Aktuell läuft in Eisenhüttenstadt, ganz am östlichen Rand des Landes Brandenburg, eine Aktion, bei der Interessierte für zwei Wochen kostenfrei in einer möblierten Wohnung leben können und das Leben in der Stadt quasi testen. Ursprünglich hatte die Stadt eine „kleine Sommeraktion“ geplant. Eingegangen sind dann aber 1.700 Bewerbungen – darunter sogar einige aus Australien und China. Befeuert wurde das Interesse an der Oderstadt mit 25.000 Einwohnern durch einen Bericht des US-Senders CNN.
Der Sender hatte im Sommer in seinem internationalen Nachrichtenformat „CNN News Central“ das Probewohnen-Projekt in Eisenhüttenstadt zum Thema gemacht. International bekannt gemacht hatte die einstige sozialistische Musterstadt bereits der Schauspieler Tom Hanks, der vor einigen Jahren in der Show von David Letterman von der „Iron Hut City“ in Germany schwärmte.
Für das Probewohnen vom 6. bis zum 20. September hat die Stadt aus den 1700 Bewerbern eine Frau aus Bremen und einen Mann aus Berlin ausgewählt. Wie die Organisatorin des Projekts, Julia Basan, mitteilte, wollen sich beide während ihrer Probewohnzeit auch Unternehmen vor Ort ansehen.
Auch in der Neißestadt Guben bieten Firmen als Partner des Probewohnen-Programms Interessierten die Möglichkeit für ein Praktikum. Aus Sicht der Kommunen können die Probewohnen-Programme so mit relativ überschaubarem Aufwand gleich mehrere Probleme lösen: Der Zuzug neuer Einwohner verringert den Leerstand von Wohnungen, zusätzlich kann die lokale Wirtschaft Arbeitskräfte gewinnen.
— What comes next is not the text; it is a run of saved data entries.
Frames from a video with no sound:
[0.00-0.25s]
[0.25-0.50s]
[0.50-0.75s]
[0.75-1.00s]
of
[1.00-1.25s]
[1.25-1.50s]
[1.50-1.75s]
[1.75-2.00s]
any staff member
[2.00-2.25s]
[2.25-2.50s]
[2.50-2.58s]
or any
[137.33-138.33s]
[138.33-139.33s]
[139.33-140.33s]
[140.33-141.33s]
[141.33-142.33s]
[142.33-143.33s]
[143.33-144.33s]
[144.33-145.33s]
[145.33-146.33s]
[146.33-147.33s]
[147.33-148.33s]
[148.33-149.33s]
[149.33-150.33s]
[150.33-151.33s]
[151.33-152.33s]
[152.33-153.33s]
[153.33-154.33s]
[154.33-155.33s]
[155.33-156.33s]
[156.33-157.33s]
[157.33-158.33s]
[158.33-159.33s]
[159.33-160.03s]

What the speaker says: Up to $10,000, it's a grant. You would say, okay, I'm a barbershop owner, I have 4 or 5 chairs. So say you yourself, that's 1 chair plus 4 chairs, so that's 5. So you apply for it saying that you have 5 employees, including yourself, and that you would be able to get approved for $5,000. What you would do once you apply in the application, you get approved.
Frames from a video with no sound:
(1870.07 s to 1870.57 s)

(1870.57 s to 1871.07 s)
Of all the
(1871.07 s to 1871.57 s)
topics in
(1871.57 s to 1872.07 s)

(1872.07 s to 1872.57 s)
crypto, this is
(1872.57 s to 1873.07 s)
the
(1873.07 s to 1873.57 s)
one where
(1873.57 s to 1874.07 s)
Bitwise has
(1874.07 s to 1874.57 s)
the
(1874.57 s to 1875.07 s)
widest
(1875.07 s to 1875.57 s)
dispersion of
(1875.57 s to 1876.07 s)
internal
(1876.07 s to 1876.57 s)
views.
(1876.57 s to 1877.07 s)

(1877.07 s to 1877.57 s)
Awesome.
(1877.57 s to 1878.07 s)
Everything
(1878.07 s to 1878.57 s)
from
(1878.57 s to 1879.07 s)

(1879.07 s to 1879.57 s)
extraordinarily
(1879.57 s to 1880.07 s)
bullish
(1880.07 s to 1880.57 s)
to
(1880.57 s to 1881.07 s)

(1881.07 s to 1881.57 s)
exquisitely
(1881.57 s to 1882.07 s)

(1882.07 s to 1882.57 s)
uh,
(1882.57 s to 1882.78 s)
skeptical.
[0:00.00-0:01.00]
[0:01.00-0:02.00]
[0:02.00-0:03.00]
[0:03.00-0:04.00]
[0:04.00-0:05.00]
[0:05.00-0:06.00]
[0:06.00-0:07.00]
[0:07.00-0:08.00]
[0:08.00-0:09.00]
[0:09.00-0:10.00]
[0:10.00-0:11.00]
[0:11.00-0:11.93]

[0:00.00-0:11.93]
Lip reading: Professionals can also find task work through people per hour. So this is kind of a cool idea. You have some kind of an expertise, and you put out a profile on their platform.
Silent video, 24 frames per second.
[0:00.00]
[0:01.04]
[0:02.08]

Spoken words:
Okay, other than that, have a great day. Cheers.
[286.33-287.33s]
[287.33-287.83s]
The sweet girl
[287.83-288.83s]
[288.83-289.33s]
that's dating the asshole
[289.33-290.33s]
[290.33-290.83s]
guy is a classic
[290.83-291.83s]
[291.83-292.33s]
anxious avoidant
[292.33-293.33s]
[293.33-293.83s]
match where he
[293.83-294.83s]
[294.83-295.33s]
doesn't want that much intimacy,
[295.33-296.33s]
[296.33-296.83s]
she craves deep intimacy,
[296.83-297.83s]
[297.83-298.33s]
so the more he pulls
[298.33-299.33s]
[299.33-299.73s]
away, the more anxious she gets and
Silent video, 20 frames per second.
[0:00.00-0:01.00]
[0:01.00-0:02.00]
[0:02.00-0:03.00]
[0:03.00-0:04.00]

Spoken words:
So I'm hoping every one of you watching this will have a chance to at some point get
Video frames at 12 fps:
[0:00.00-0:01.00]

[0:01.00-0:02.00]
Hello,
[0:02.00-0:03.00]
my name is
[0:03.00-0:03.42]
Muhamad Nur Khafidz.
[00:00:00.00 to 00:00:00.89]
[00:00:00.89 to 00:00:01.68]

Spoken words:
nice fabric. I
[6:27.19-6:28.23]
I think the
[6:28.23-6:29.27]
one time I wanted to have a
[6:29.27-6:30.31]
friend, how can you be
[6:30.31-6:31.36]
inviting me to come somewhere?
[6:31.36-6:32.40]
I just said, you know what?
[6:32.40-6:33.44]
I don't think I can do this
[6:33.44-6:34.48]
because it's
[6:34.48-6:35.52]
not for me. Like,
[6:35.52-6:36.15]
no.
Ganz nebenbei machen die Städte auch noch sehr effektiv Werbung für sich. Im Fall von Eisenhüttenstadt haben sich etwa auch abgelehnte Probewohnen-Bewerber für einen Umzug in die Stadt entschieden. Motiv vieler Interessenten ist dabei oftmals eine „Großstadtflucht“.
Angeheizt wird diese durch hohe Mieten und leer gefegte Wohnungsmärkte, aber auch durch den Wunsch, die Anonymität und den Stress der Großstädte gegen ein ruhigeres Leben in der Nähe zur Natur einzutauschen: „Speziell mit Kindern wächst bei vielen der Wunsch nach einem Leben im Grünen, mit einem familiären Umfeld und kurzen Wegen in die Kita und die Schule“, so die Marketingsprecherin von Guben. Auch Eva Wittig, Geschäftsführerin der Europastadt GörlitzZgorzelec GmbH, meint, dass die Suche nach Naturnähe und der Wunsch, sich hohe Mieten und großstädtisches Verkehrsaufkommen zu ersparen, Görlitz für junge Familien zu einem attraktiven Wohnort machen.
Die kleinen und mittelgroßen Städte treffen mit ihren Angeboten zum Probewohnen auf eine schon länger weitverbreitete Stimmung in der Bevölkerung. Die Bundesstiftung Baukultur hat bereits im Baukulturbericht 2016/17 eine Umfrage veröffentlicht, der zufolge 78 Prozent der Bevölkerung in Deutschland lieber auf dem Land, in einer Kleinstadt oder einer Mittelstadt statt in einer Großstadt wohnen würden. Fast die Hälfte, nämlich satte 45 Prozent, gab sogar an, sie würde das Wohnen in einer ländlichen Gemeinde bevorzugen.